Task inputs
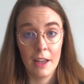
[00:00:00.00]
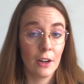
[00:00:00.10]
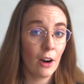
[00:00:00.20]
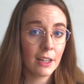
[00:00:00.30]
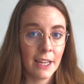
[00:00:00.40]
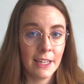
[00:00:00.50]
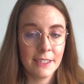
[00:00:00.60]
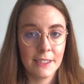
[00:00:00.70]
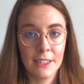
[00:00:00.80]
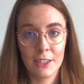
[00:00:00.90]
In our
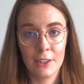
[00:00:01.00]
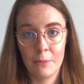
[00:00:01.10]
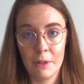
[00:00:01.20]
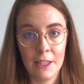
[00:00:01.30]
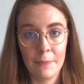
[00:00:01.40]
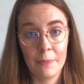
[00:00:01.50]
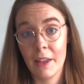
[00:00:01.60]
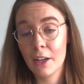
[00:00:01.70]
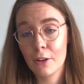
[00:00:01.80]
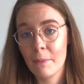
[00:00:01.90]
case, this could be
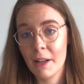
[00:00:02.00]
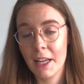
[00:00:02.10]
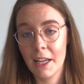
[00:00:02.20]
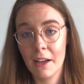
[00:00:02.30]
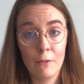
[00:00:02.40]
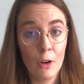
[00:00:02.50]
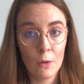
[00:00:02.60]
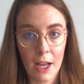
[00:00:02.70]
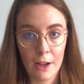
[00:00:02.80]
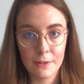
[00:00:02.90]
incrementing a
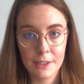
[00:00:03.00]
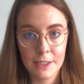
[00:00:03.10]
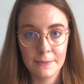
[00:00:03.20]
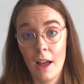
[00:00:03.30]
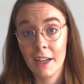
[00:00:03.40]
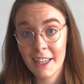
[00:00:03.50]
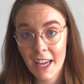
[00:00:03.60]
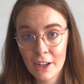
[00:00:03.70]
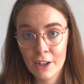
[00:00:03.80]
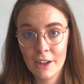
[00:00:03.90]
vote count, a
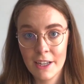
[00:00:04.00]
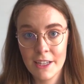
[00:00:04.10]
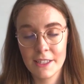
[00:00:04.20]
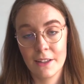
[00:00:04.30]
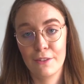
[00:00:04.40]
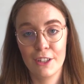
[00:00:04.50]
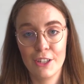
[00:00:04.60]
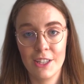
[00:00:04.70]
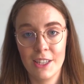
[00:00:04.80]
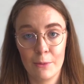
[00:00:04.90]
getter is a
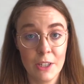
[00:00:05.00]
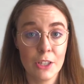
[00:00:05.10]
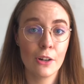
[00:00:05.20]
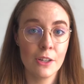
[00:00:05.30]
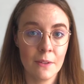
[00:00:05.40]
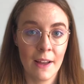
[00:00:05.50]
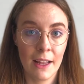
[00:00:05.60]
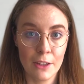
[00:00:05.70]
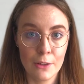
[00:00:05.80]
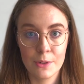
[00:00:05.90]
function that returns a
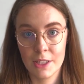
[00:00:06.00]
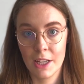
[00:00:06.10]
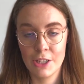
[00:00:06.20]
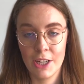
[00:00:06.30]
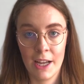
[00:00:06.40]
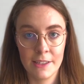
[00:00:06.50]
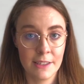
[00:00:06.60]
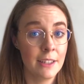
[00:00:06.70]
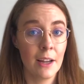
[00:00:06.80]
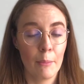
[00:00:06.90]
value, such
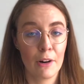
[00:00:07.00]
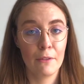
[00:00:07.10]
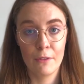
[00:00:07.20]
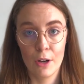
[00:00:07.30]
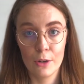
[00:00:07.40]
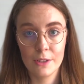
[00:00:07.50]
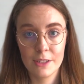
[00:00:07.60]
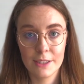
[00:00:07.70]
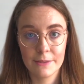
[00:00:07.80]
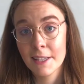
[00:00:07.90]
as the number of
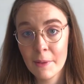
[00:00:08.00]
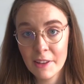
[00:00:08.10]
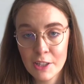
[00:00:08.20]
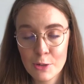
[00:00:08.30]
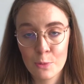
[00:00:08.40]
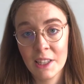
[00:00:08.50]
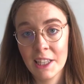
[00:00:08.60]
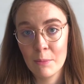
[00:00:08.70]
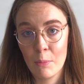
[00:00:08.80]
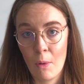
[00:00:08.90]
votes. Something that's
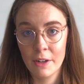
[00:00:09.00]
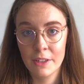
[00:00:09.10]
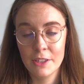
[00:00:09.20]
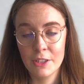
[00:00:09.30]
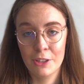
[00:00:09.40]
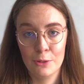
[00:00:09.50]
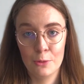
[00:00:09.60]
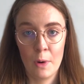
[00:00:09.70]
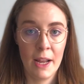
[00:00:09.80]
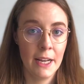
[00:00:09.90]
really important
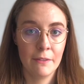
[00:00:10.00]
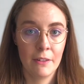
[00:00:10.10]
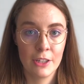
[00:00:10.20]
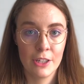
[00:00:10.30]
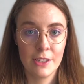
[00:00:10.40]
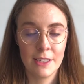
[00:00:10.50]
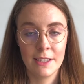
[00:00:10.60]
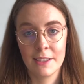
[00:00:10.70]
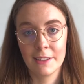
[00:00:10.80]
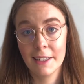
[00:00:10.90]
to writing functions
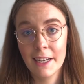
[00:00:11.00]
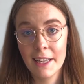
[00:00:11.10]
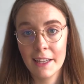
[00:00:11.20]
in Solidity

Task
Copy exactly the lines from the one containing "[00:00:01.40]" to the end of the records, both included, and leave the pictures out.

Written reply
[00:00:01.40]
[00:00:01.50]
[00:00:01.60]
[00:00:01.70]
[00:00:01.80]
[00:00:01.90]
case, this could be
[00:00:02.00]
[00:00:02.10]
[00:00:02.20]
[00:00:02.30]
[00:00:02.40]
[00:00:02.50]
[00:00:02.60]
[00:00:02.70]
[00:00:02.80]
[00:00:02.90]
incrementing a
[00:00:03.00]
[00:00:03.10]
[00:00:03.20]
[00:00:03.30]
[00:00:03.40]
[00:00:03.50]
[00:00:03.60]
[00:00:03.70]
[00:00:03.80]
[00:00:03.90]
vote count, a
[00:00:04.00]
[00:00:04.10]
[00:00:04.20]
[00:00:04.30]
[00:00:04.40]
[00:00:04.50]
[00:00:04.60]
[00:00:04.70]
[00:00:04.80]
[00:00:04.90]
getter is a
[00:00:05.00]
[00:00:05.10]
[00:00:05.20]
[00:00:05.30]
[00:00:05.40]
[00:00:05.50]
[00:00:05.60]
[00:00:05.70]
[00:00:05.80]
[00:00:05.90]
function that returns a
[00:00:06.00]
[00:00:06.10]
[00:00:06.20]
[00:00:06.30]
[00:00:06.40]
[00:00:06.50]
[00:00:06.60]
[00:00:06.70]
[00:00:06.80]
[00:00:06.90]
value, such
[00:00:07.00]
[00:00:07.10]
[00:00:07.20]
[00:00:07.30]
[00:00:07.40]
[00:00:07.50]
[00:00:07.60]
[00:00:07.70]
[00:00:07.80]
[00:00:07.90]
as the number of
[00:00:08.00]
[00:00:08.10]
[00:00:08.20]
[00:00:08.30]
[00:00:08.40]
[00:00:08.50]
[00:00:08.60]
[00:00:08.70]
[00:00:08.80]
[00:00:08.90]
votes. Something that's
[00:00:09.00]
[00:00:09.10]
[00:00:09.20]
[00:00:09.30]
[00:00:09.40]
[00:00:09.50]
[00:00:09.60]
[00:00:09.70]
[00:00:09.80]
[00:00:09.90]
really important
[00:00:10.00]
[00:00:10.10]
[00:00:10.20]
[00:00:10.30]
[00:00:10.40]
[00:00:10.50]
[00:00:10.60]
[00:00:10.70]
[00:00:10.80]
[00:00:10.90]
to writing functions
[00:00:11.00]
[00:00:11.10]
[00:00:11.20]
in Solidity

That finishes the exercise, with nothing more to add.